> [INFORMATION SUPPLIED]
****************************************
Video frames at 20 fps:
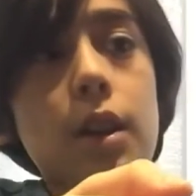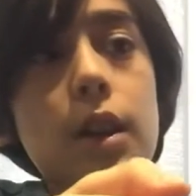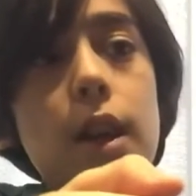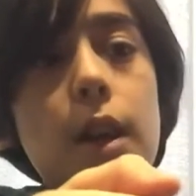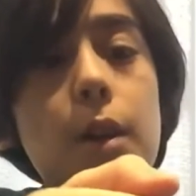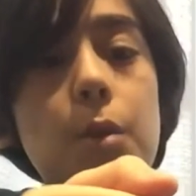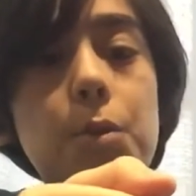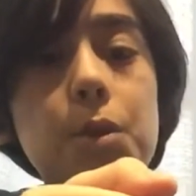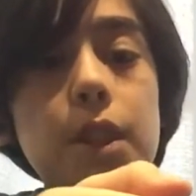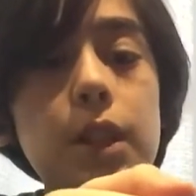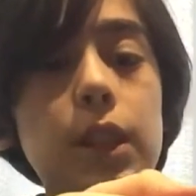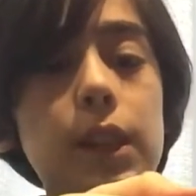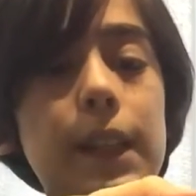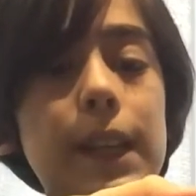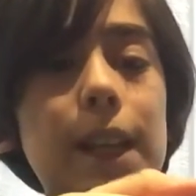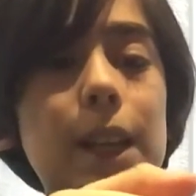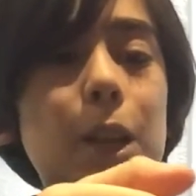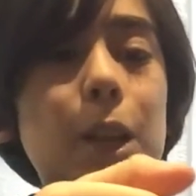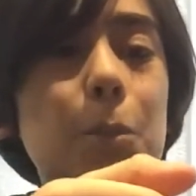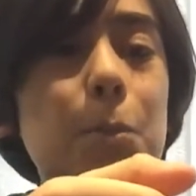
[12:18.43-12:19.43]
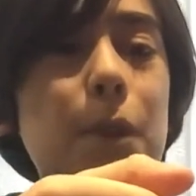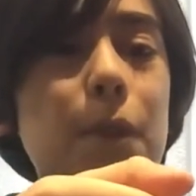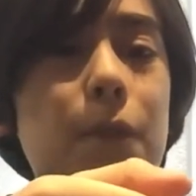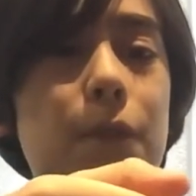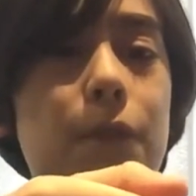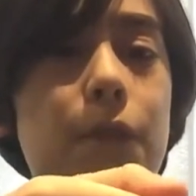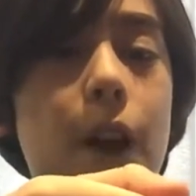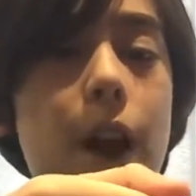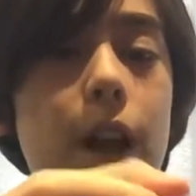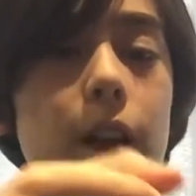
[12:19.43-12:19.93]
it was a little
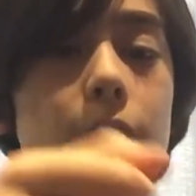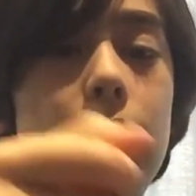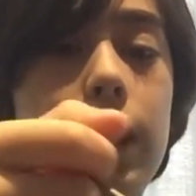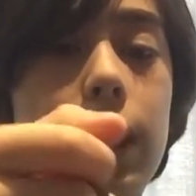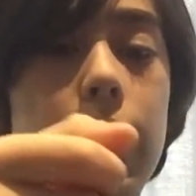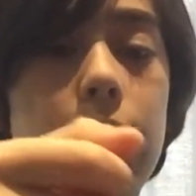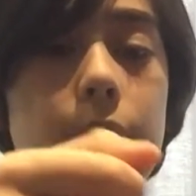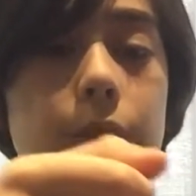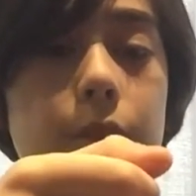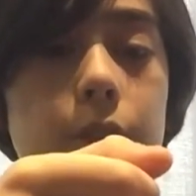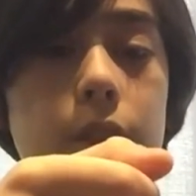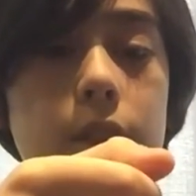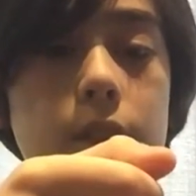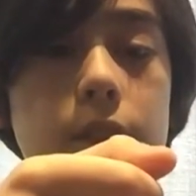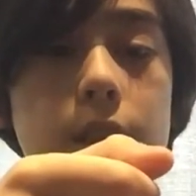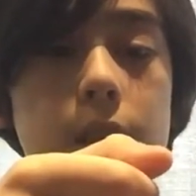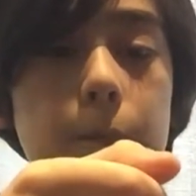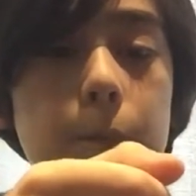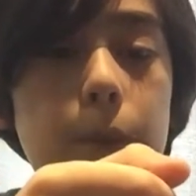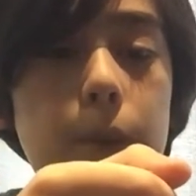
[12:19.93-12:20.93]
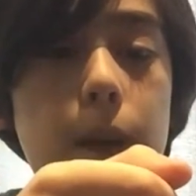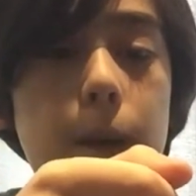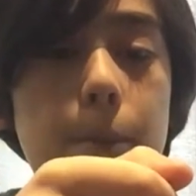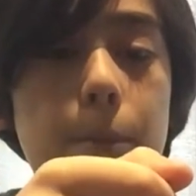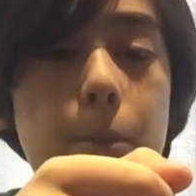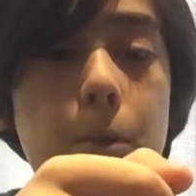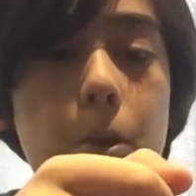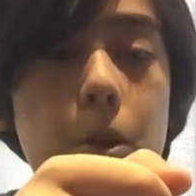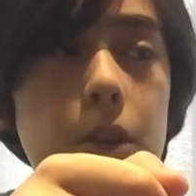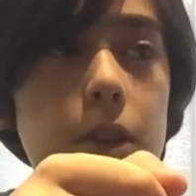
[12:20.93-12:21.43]
bit violent. Like for example,
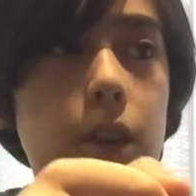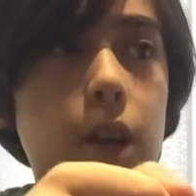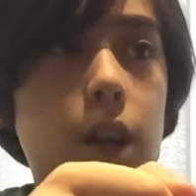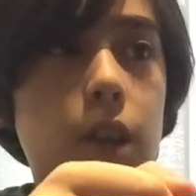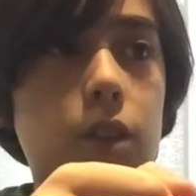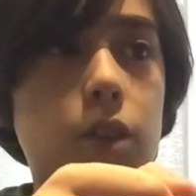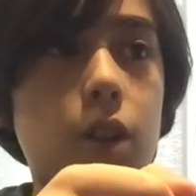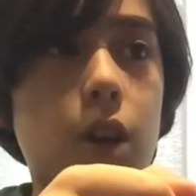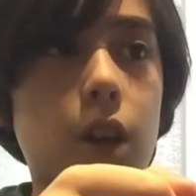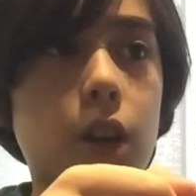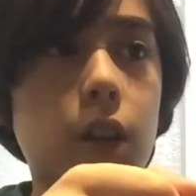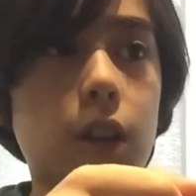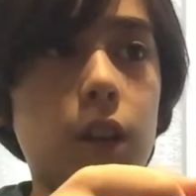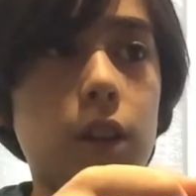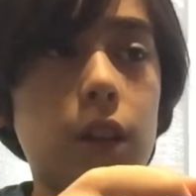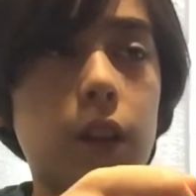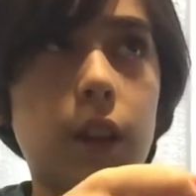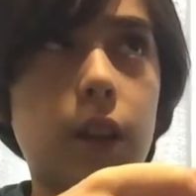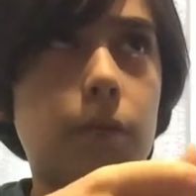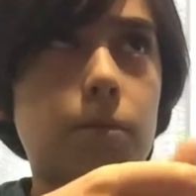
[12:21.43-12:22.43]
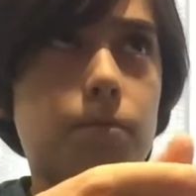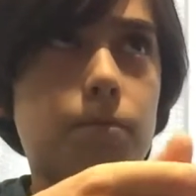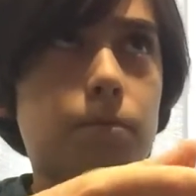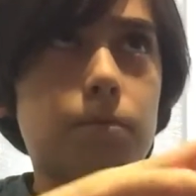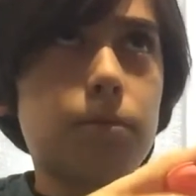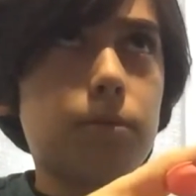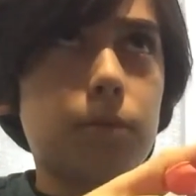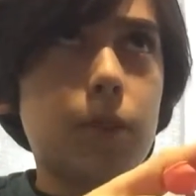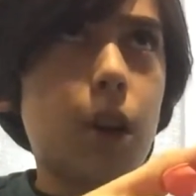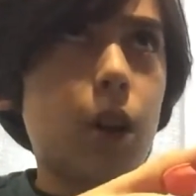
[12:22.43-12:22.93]
that part that Don, uh, that,
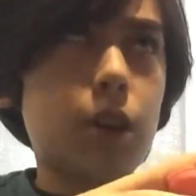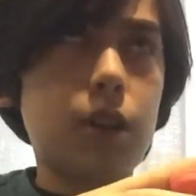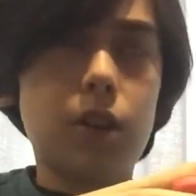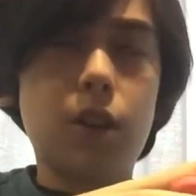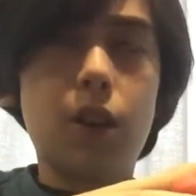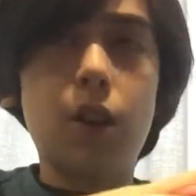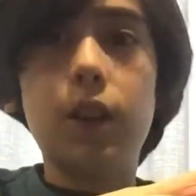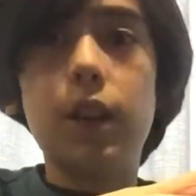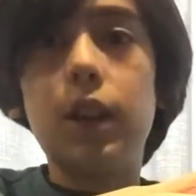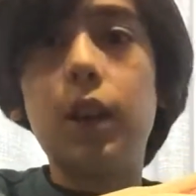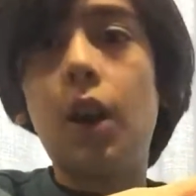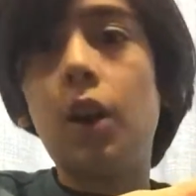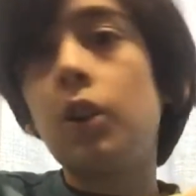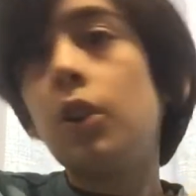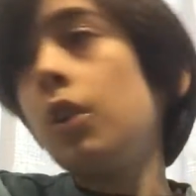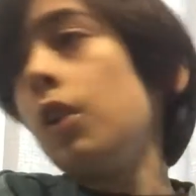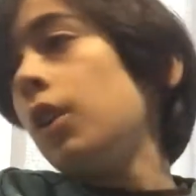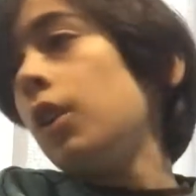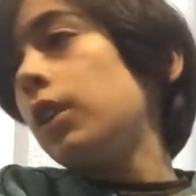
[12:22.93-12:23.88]
mm, not Donkey Kong,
****************************************
> [EXERCISE] Word for word, return the material above; the pictures stay out.

> [EXERCISE SOLUTION]
Video frames at 20 fps:
[12:18.43-12:19.43]
[12:19.43-12:19.93]
it was a little
[12:19.93-12:20.93]
[12:20.93-12:21.43]
bit violent. Like for example,
[12:21.43-12:22.43]
[12:22.43-12:22.93]
that part that Don, uh, that,
[12:22.93-12:23.88]
mm, not Donkey Kong,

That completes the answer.